The government pays MAOs a fixed, monthly amount to provide health care services to the beneficiaries enrolled in the plan.  These payments are "risk adjusted" such that the government pays more money for patients who may require more care than the average patient.  As a result of this adjustment, MAO plans receive higher payments for patients who have been diagnosed with conditions requiring greater services. 

MAO's may provide patient care through direct contact with physicians and other healthcare providers, or they can provide patient care through contact with Medical Services Organizations (MSOs), who employ or contract with healthcare providers themselves.  The health care providers take care of the patients and provide diagnoses, which the MAOs submit to Medicare to obtain the risk-adjusted payments from the Centers for Medicare & Medicaid Services (CMS). 

DaVita voluntarily disclosed to the government practices that caused MAOs to submit incorrect diagnosis codes to CMS and obtain inflated payments, which DaVita and HealthCare Partners shared.  For example, a large California-based independent physician association that DaVita acquired in 2012 gave its physicians improper medical coding guidance, instructing them to use an improper diagnosis code for a specific spinal condition that yielded increased reimbursement from CMS.

DaVita came forward and cooperated with the government throughout the investigation, and as a result, the United States agreed to a favorable resolution.  DaVita said the $270 million will be paid out of escrow funds it required HealthCare Partners' former owners to put aside when it acquired the group back in 2012.  Officials did not identify which health plans were overcharged, and the agreement did not specify how much health plans received from the incorrect codes.

In addition, this settlement resolved allegations made by a whistleblower that HealthCare Partners engaged in "one-way" chart reviews.  Relator claimed that HealthCare Partners knew that many of the diagnostic codes were unsupported, but failed to report them.  The Relator further claims that the company reported only cases in which it would receive higher reimbursement, while ignoring codes that would cut payments, a practice that is called "one-way" chart reviews.  These claims are in violation of the Federal False Claims Act.  The whistleblower in this case, a former employee of an MAO that did business with DaVita, will receive $10,199,100 for the settlement of the "one way" allegations. 

In order for federal healthcare programs to ensure that Managed Care plans receive the correct compensation amount, it is paramount that the information submitted by healthcare providers is accurate and truthful.  The billing practices of Medicare Advantage plans have been watched closely in recent years in light of increasing fraudulent billing practices.  This case was the result of a wider look into Medicare Advantage insurers, including an ongoing fraud case against UnitedHealth.
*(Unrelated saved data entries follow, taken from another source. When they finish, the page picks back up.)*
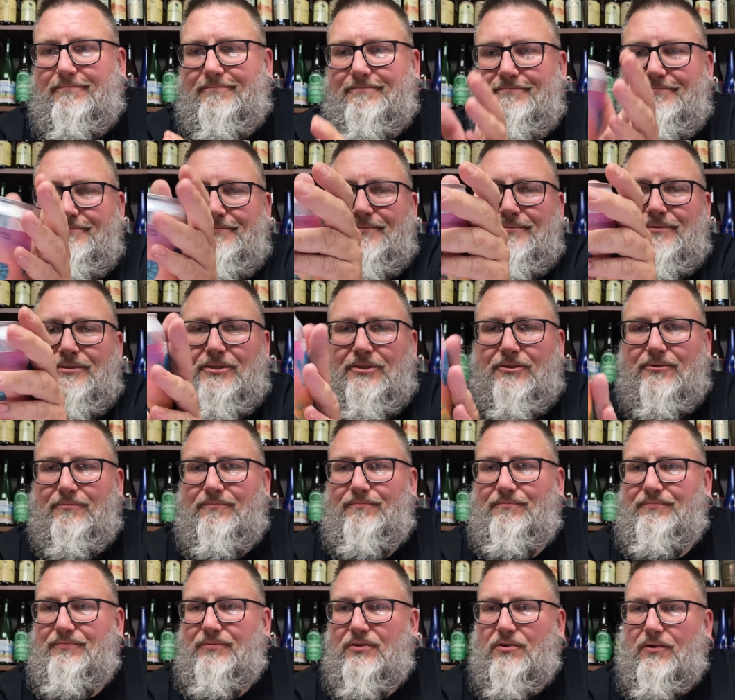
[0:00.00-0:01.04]
I don't know,
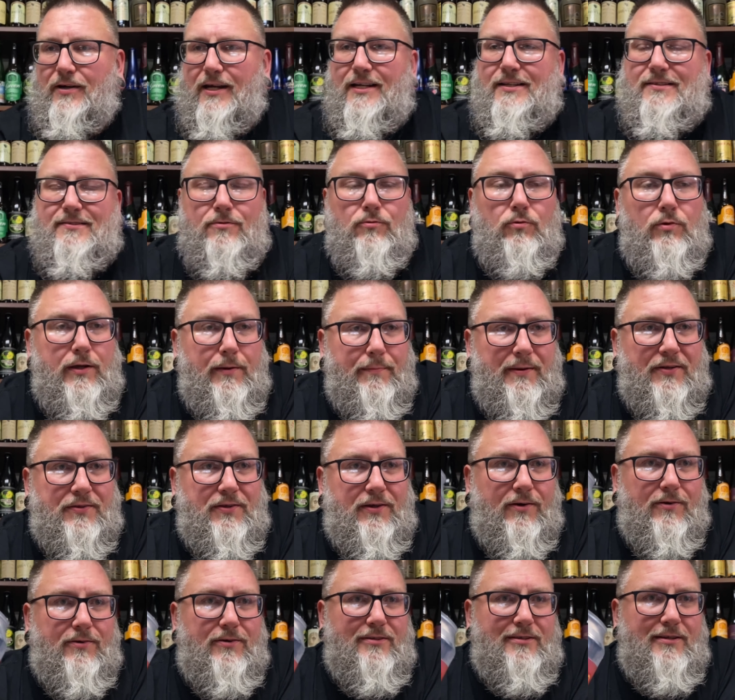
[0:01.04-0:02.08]
grade schooly about
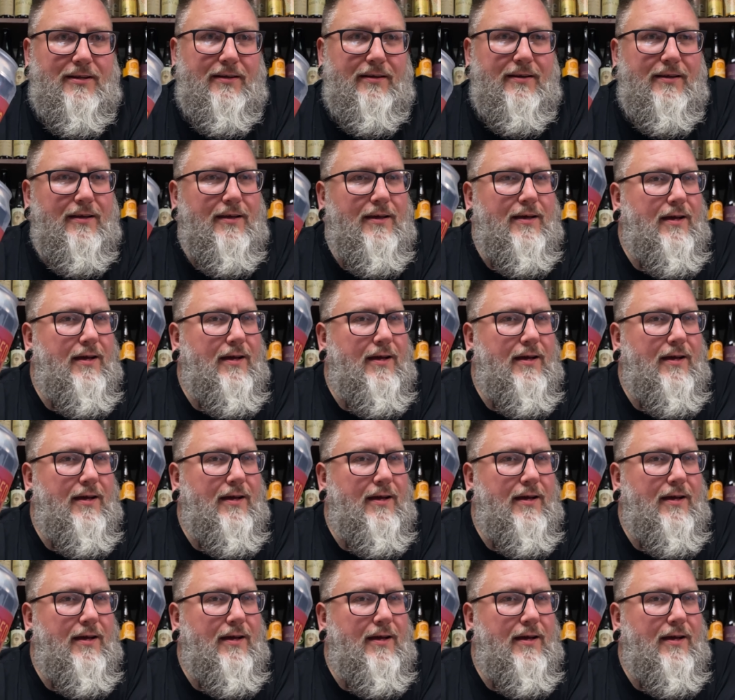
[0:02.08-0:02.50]
the art design.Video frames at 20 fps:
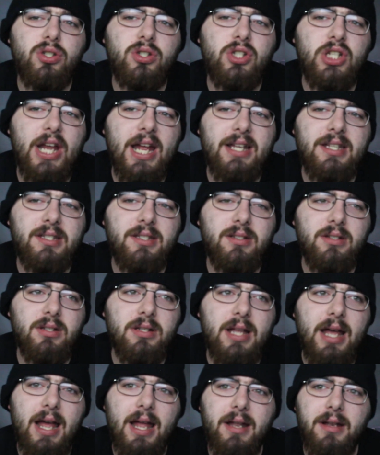
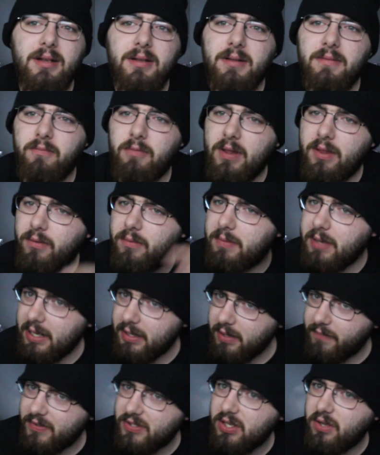that, whether in
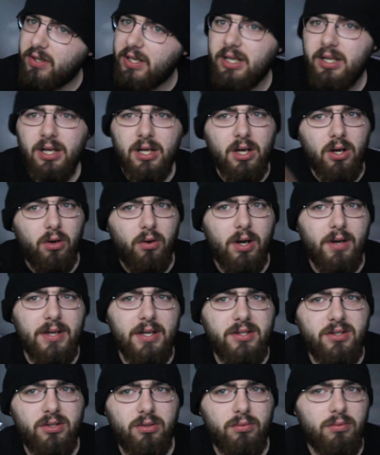the facility or in
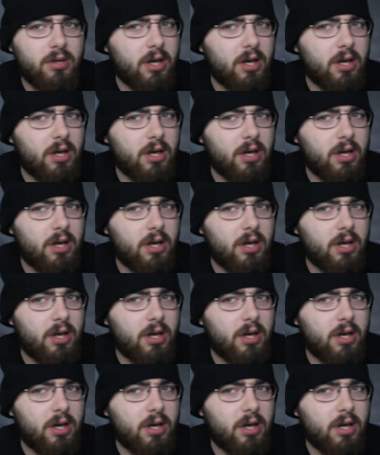the zoo,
Assistant Attorney General Joseph H. Hunt of the Department of Justice's Civil Division said, in a press statement in October 2018, "We will pursue those who undermine the integrity of the Medicare program and the data it relies upon.  This also illustrates that the Department encourages and incentivizes health care organizations to make voluntary disclosures to the government when they identify false claims."

If you are aware of fraud against the government, whether in healthcare or another sector, you may be eligible to blow the whistle in a False Claims Act lawsuit and may be entitled to a portion of the recovery. To find out more, contact Goldberg Kohn for a confidential consultation.

The corporate affiliates related to Health Care Partners and which are part of today’s settlement are: DaVita Medical Group Nevada (Coats), Ltd; DaVita Medical Group California, P.C.; DaVita Medical Group Associates California, Inc.; HealthCare Partners Affiliates Medical Group and its subsidiary medical groups; DaVita Medical Group ARTA Health Network California, P.C.; and DaVita Medical Group ARTA Western California, Inc.

The case is captioned United States ex rel. Swoben v. Secure Horizons, et al., 09-5013 (C.D. Cal.).